La valeur avec laquelle tout projet public démarre est née désactualisée, car entre la fixation du prix de base et le début des travaux s'écoule un calendrier légal qui comprend un éventuel contentieux précontractuel avec effet suspensif automatique et une vérification préalable du Tribunal des Comptes, avec un délai d'approbation tacite pouvant aller jusqu'à trente jours. Les données du portail BASE et de l'IMPIC montrent que, dans l'ensemble des marchés publics de l'Aire Métropolitaine de Lisbonne, il existe un écart financier agrégé de 6,44 % entre la valeur contractée et la valeur finale exécutée.
En appliquant ce taux au programme de logement abordable annoncé par le gouvernement, deux conséquences financières apparaissent. Les 1,851 milliards d'euros annoncés peuvent générer environ 119,2 millions d'euros de coût supplémentaire potentiel. De plus, une partie substantielle du financement — 1,34 milliard d'euros — provient d'une ligne de crédit de la Banque Européenne d'Investissement, qui représente une dette avec un calendrier de remboursement sur des décennies, pouvant générer environ 86,3 millions d'euros d'endettement supplémentaire supporté par les budgets futurs.
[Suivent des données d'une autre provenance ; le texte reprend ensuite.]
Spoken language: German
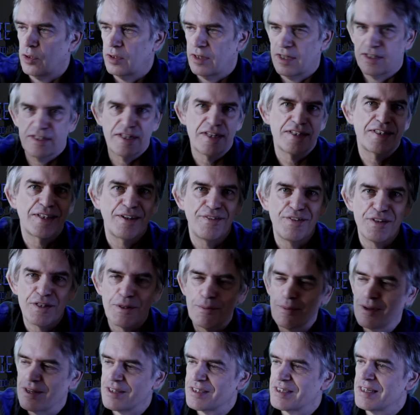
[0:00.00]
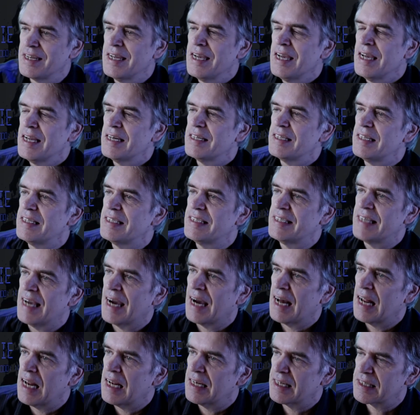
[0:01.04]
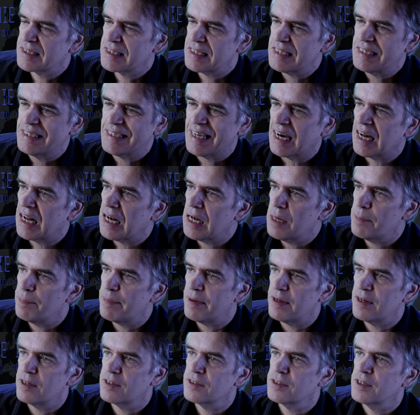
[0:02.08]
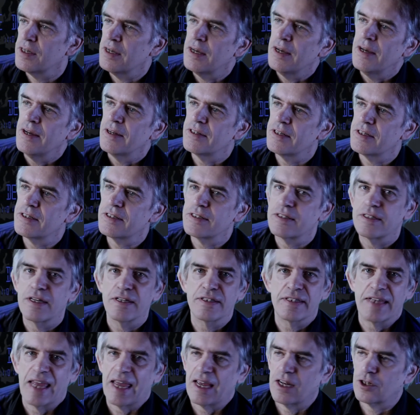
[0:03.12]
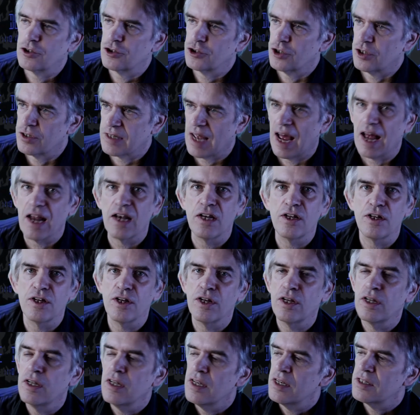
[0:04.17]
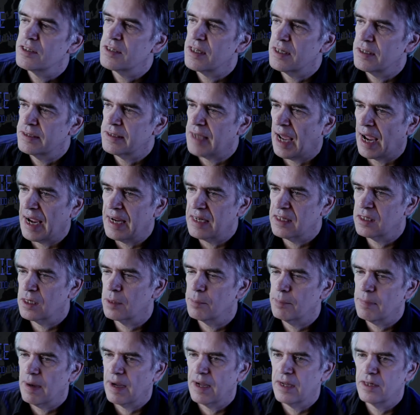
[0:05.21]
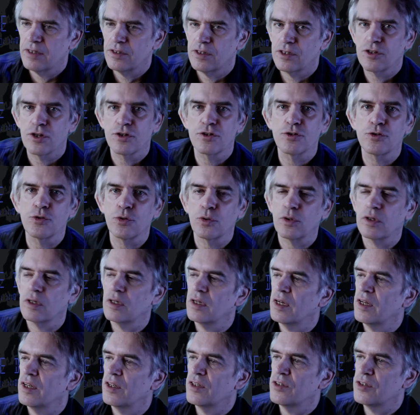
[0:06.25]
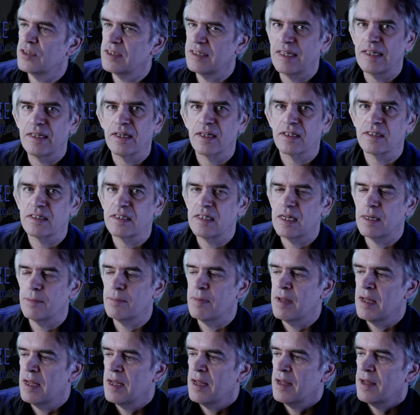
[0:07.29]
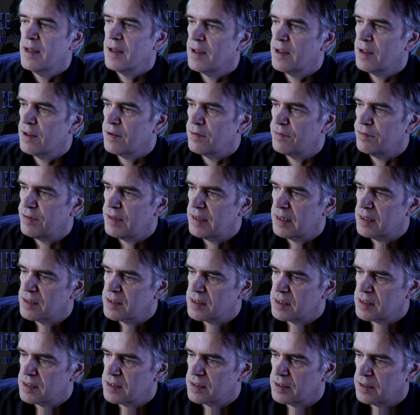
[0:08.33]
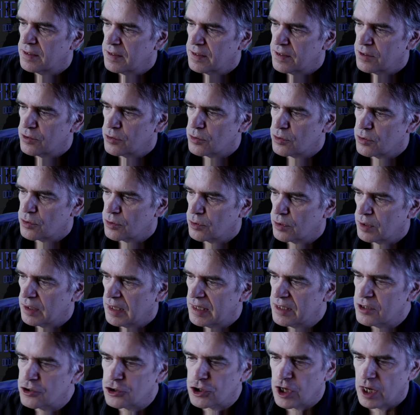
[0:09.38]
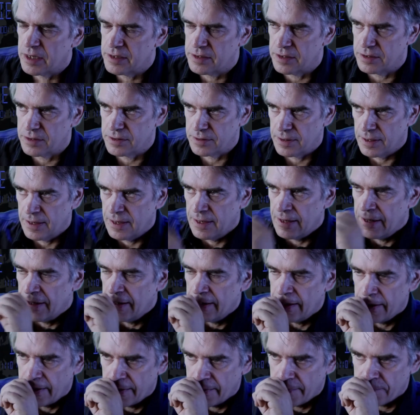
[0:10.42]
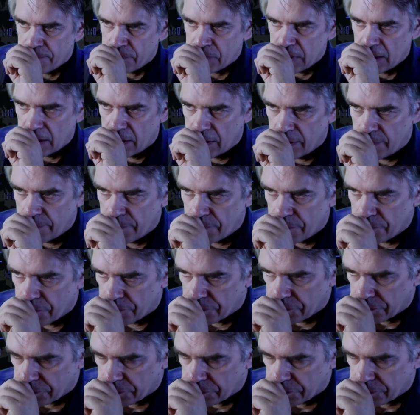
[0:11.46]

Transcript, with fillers: Das ist gewissermaßen die Ideal, das Idealbild des, des Herrschers. Alle sind eingemeindet, zucken, äh, je nachdem, äh, wie er sich äh, sozusagen entscheidet. Ähm,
L'article alerte sur le fait que ce n'est ni une erreur de planification ni un manque de volonté politique qui est en cause, mais la même architecture légale appliquée à des milliers de contrats de travaux publics. Le véritable débat qu'il reste à faire, selon l'auteur, n'est pas de savoir combien de logements le programme promet, mais quelle partie de la facture finale on sait déjà à l'avance qu'elle ne sera pas honorée, et qui sera appelé à payer cette différence quand personne ne se souviendra plus des promesses originales.